After nine consecutive sessions in the red, Amazon (AMZN) shares finally staged a rebound Tuesday as investors began recalibrating their views on the tech giant’s massive $200 billion artificial intelligence investment plan and the long-term trajectory of its cloud computing business.
The stock closed up 1.19% at $201.15, breaking a losing streak triggered by concerns over the company’s hefty capital expenditure plans. During the nine-day slide, Amazon shed nearly $450 billion in market value. Trading volume surged to 67.9 million shares, approximately 43% above its three-month average of 47.5 million.

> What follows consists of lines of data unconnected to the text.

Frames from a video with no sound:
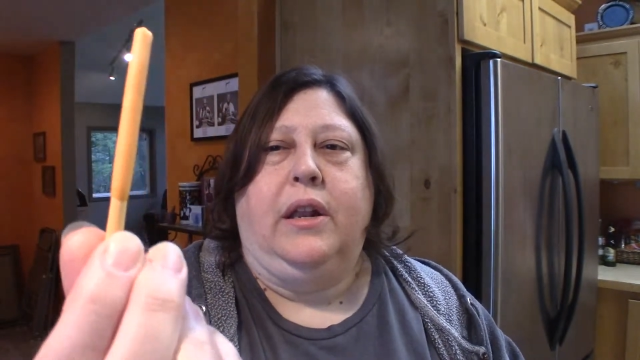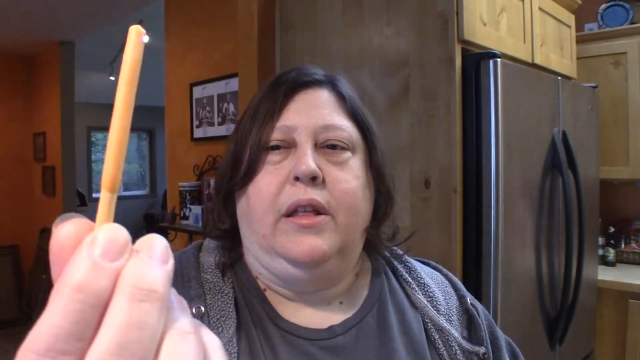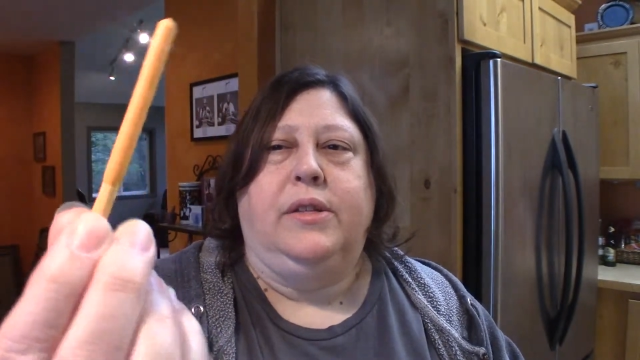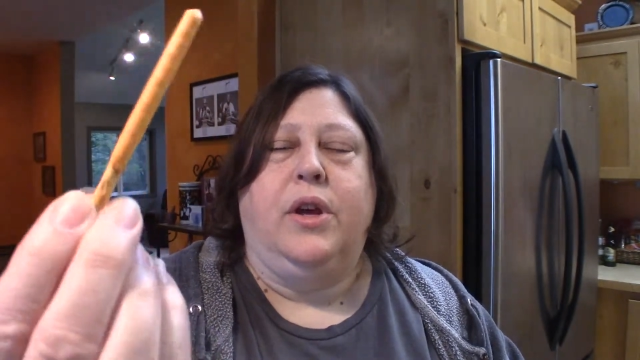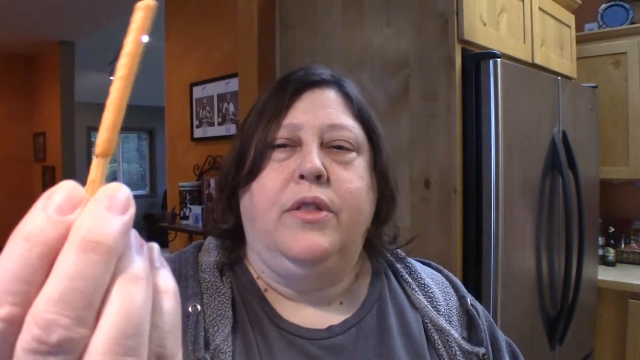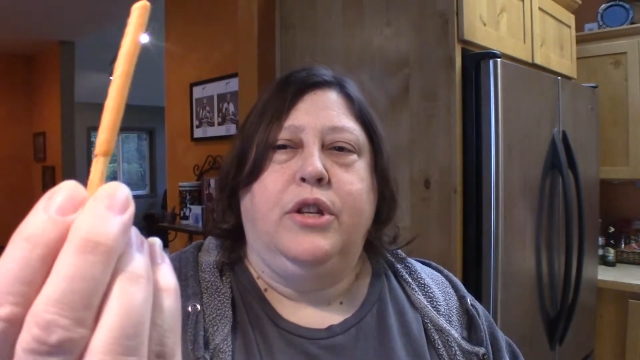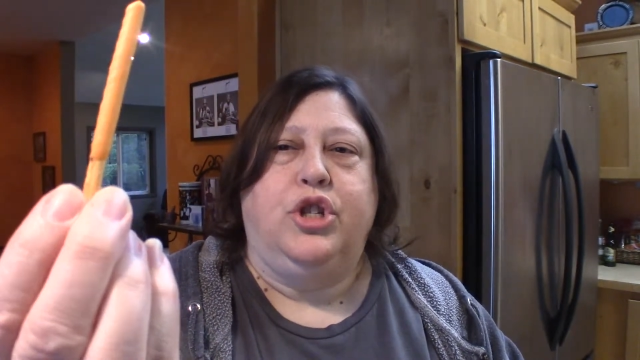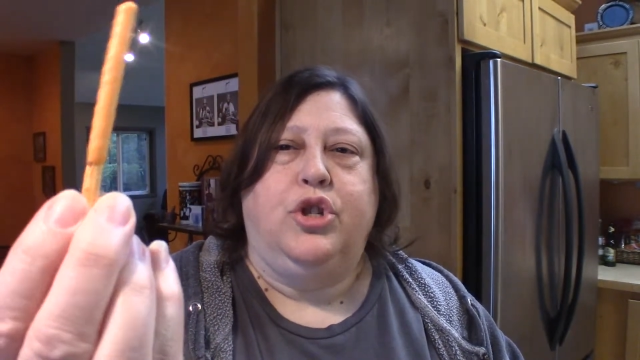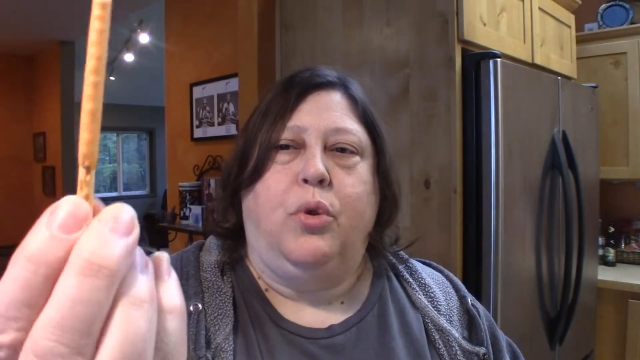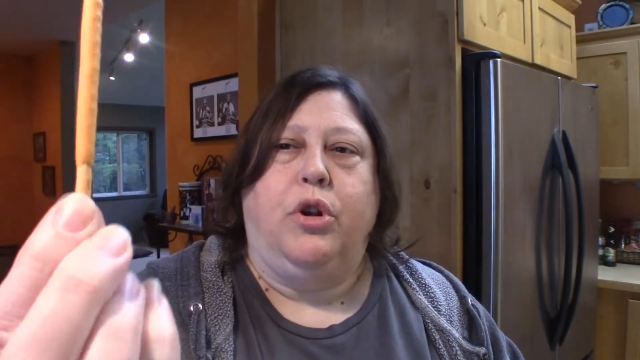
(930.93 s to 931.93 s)
and it's on
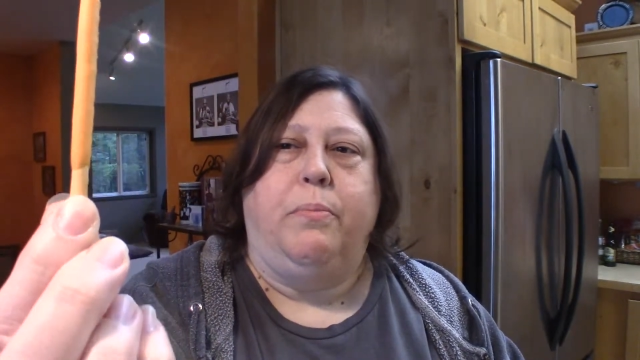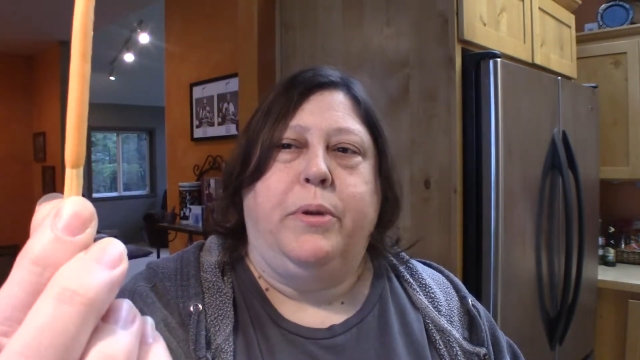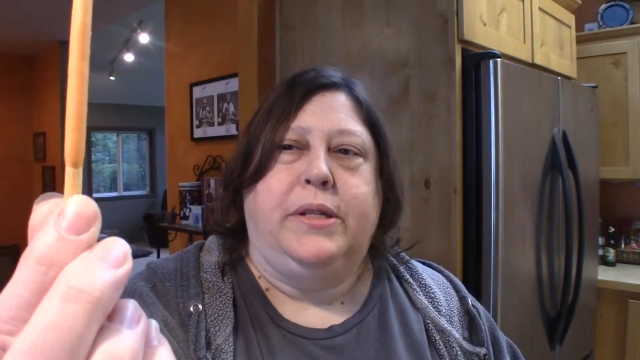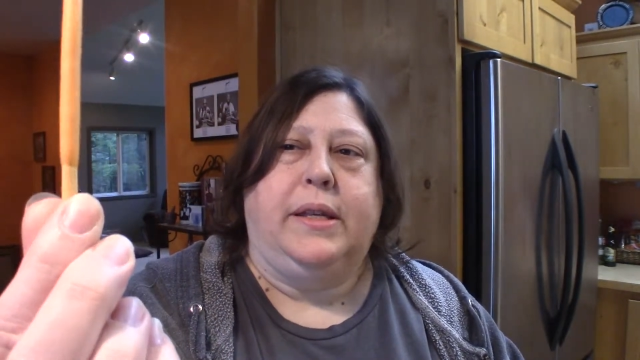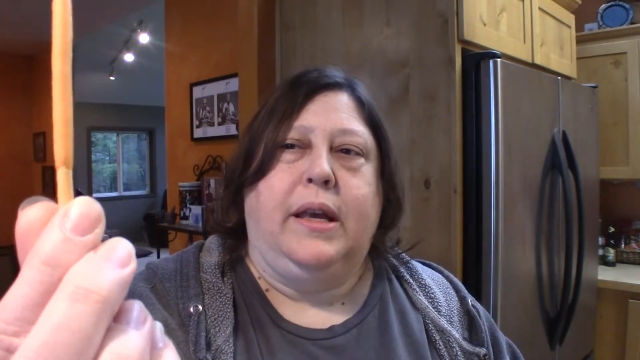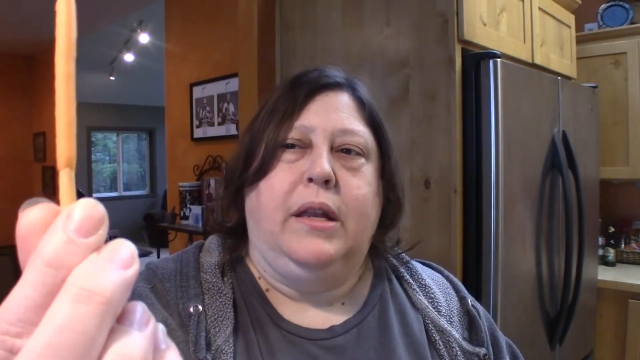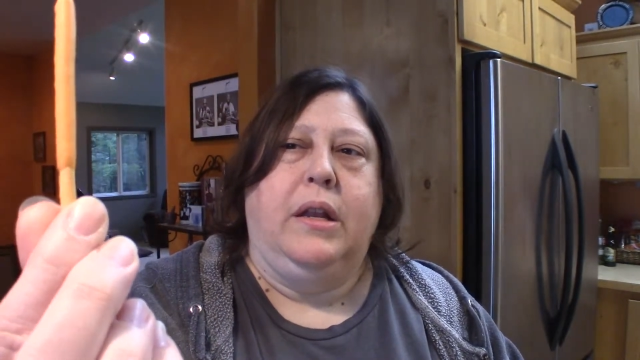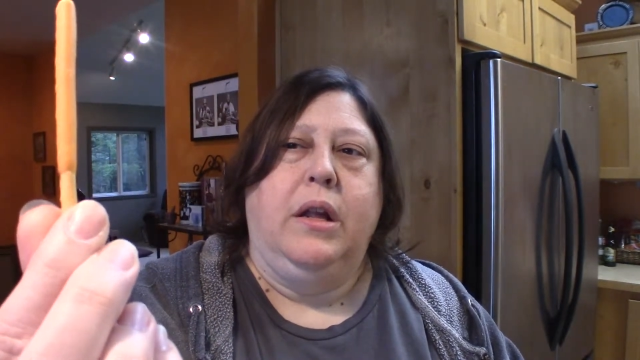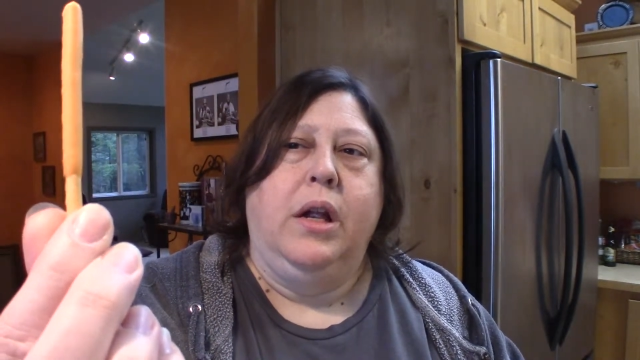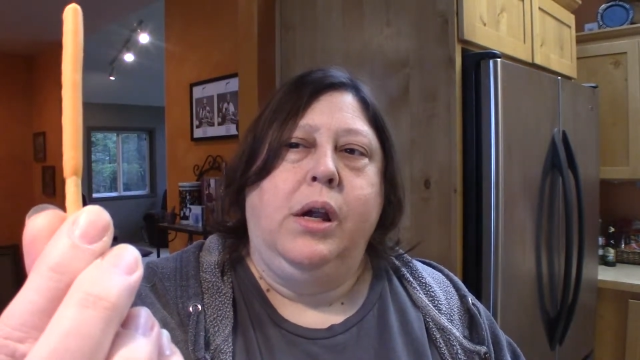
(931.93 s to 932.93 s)
this shorter
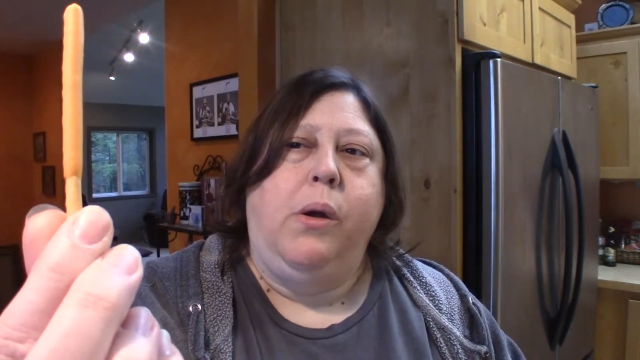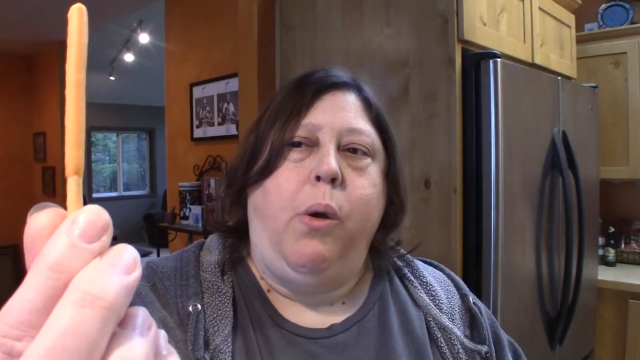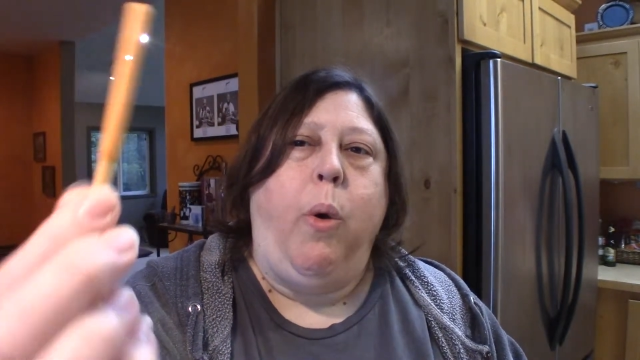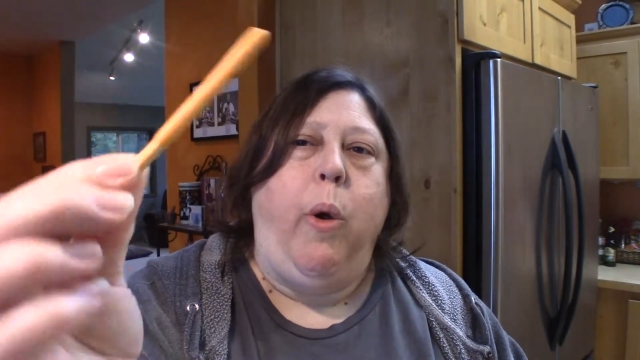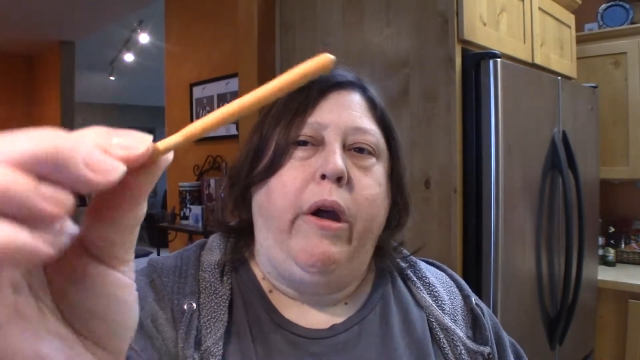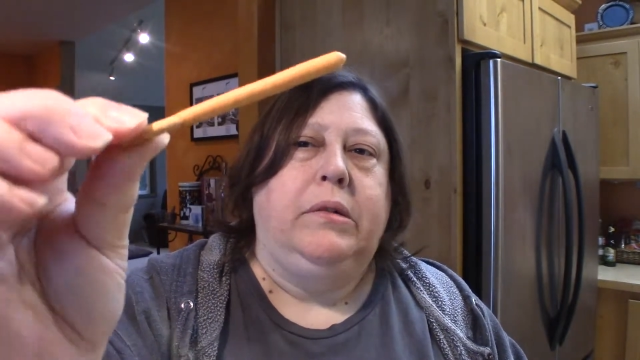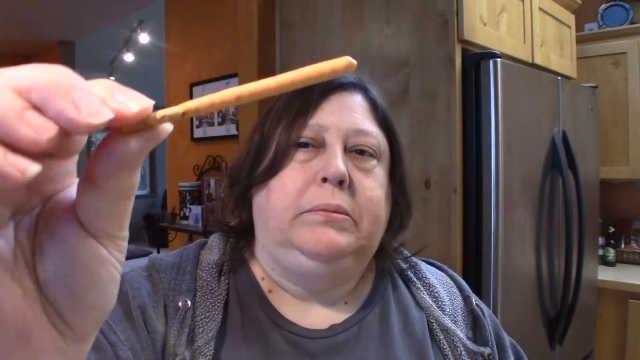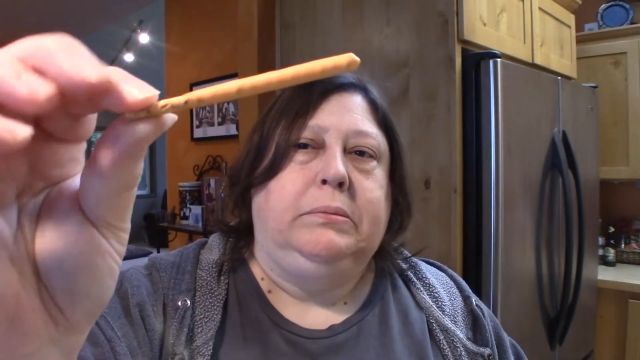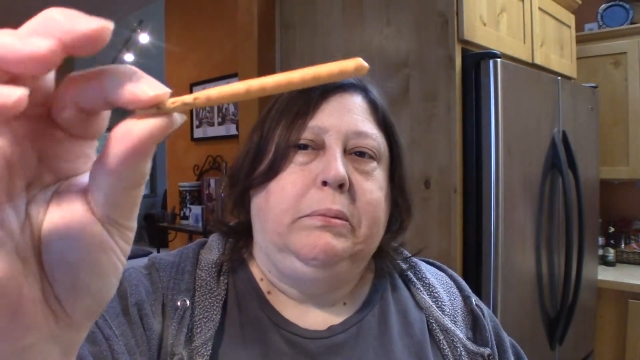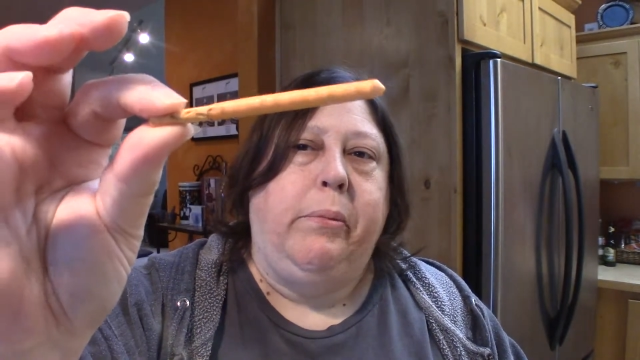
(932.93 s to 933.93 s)
biscuit.
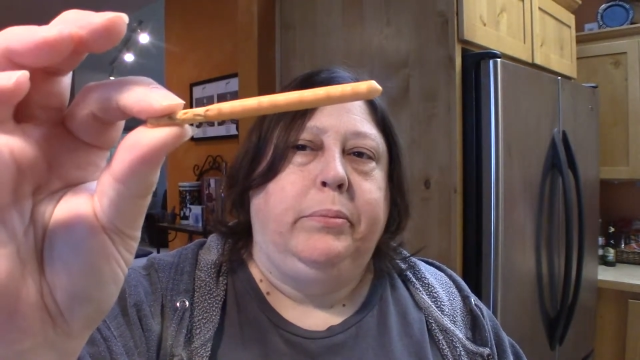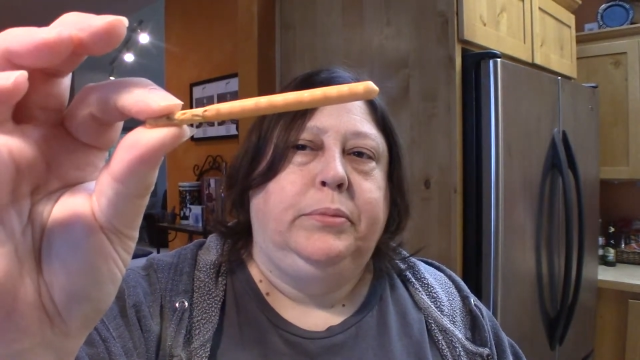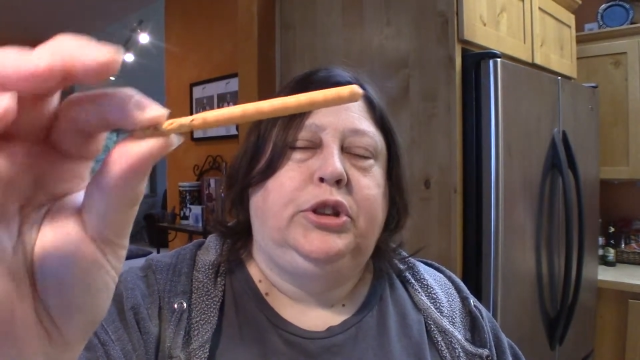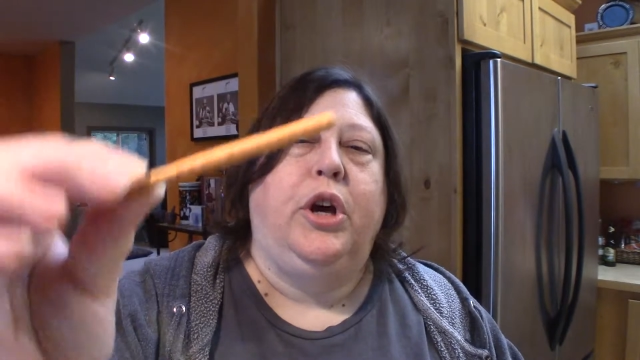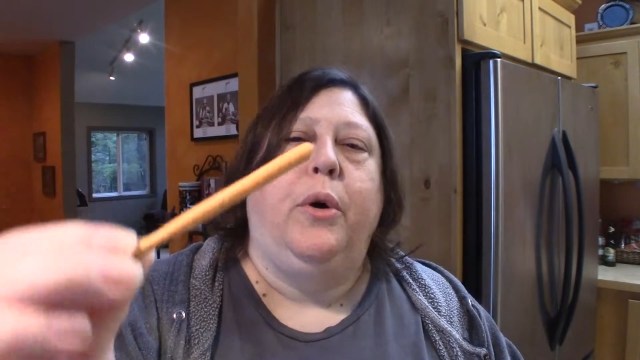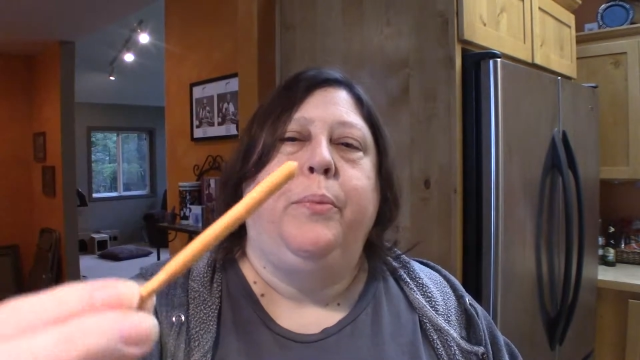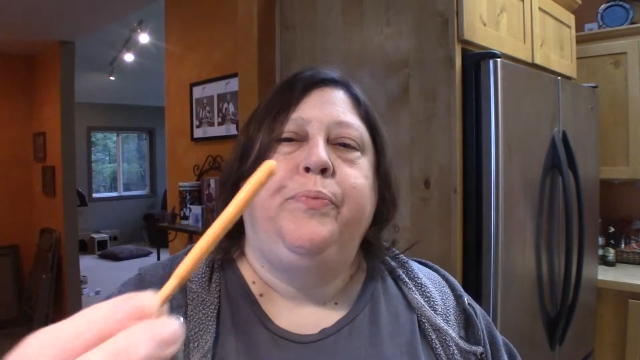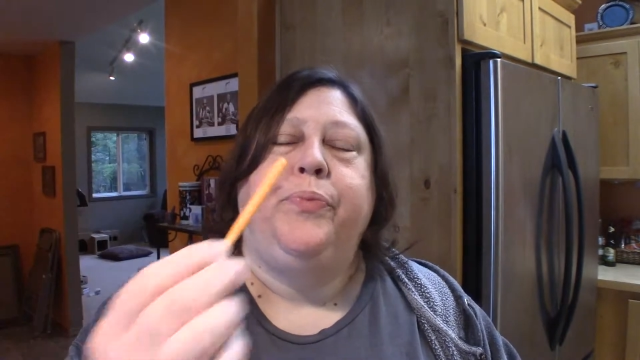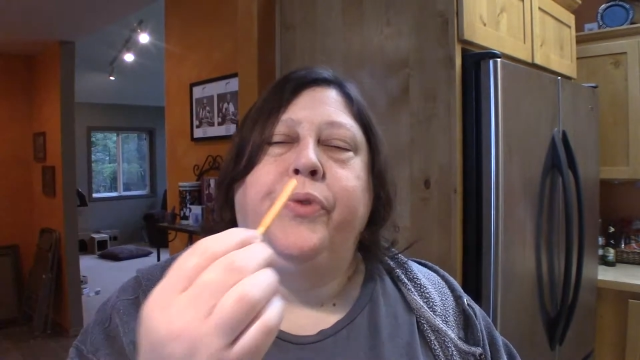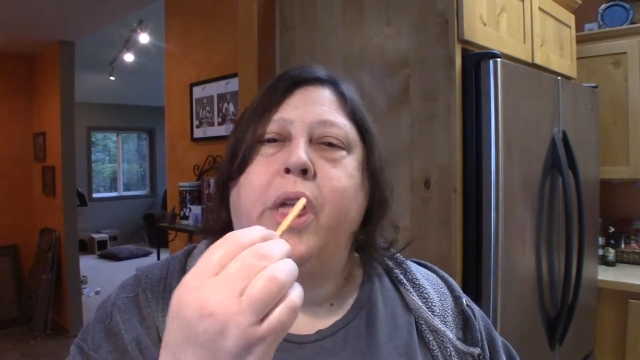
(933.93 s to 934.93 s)
So,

Since its 1997 IPO, Amazon shares have delivered a staggering 205,329% total return, cementing its status as a classic long-term value investment. Now, standing at the crossroads of the AI revolution and unprecedented capital spending, the market is voting with its trades—trying to determine whether this marks the beginning of the next growth chapter or simply a brief respite from near-term pressures.
The recent selloff was largely fueled by Amazon’s 2026 capital expenditure forecast, which allocates roughly $200 billion toward AI infrastructure and data center buildouts. While the figure underscores Amazon’s commitment to maintaining its technological edge, investors had grown jittery over how such massive upfront spending might squeeze margins in the near term.
But as market sentiment stabilizes, analysts are refocusing on the profit-generating power of Amazon Web Services (AWS). Fourth-quarter results showed AWS revenue climbing 24% year-over-year, contributing $128 billion to Amazon’s full-year 2024 revenue of $717 billion. As the undisputed leader in cloud computing with more than 200 fully featured services, AWS remains Amazon’s profit engine. Bulls argue that maintaining this leadership requires sustained investment—and the latest capital spending plan is precisely the kind of move needed to fortify that core advantage.
Beyond infrastructure, Amazon is also building out its AI application layer through AWS. Offerings such as Amazon Bedrock—which provides access to foundational models from AI startups—and Quick Suite, enabling natural language-driven data analytics and workflow automation, could theoretically open new revenue streams, particularly when paired with copyright protections.
However, context matters: the so-called “AI content marketplace” represents just one of more than 200 services housed under the AWS umbrella. Relative to Amazon’s roughly $2.2 trillion market capitalization, it’s a drop in the bucket. The company’s earnings reports break out AWS’s overall revenue but offer no granularity on individual business lines, leaving investors in the dark about specific segment performance.
Complicating matters further, Amazon’s primary rival in this space—Microsoft—is itself a nearly $3 trillion behemoth unlikely to provide transparency into similar niche businesses. The takeaway? While AWS remains a compelling reason to own the stock, the AI content marketplace alone is unlikely to serve as a near-term catalyst.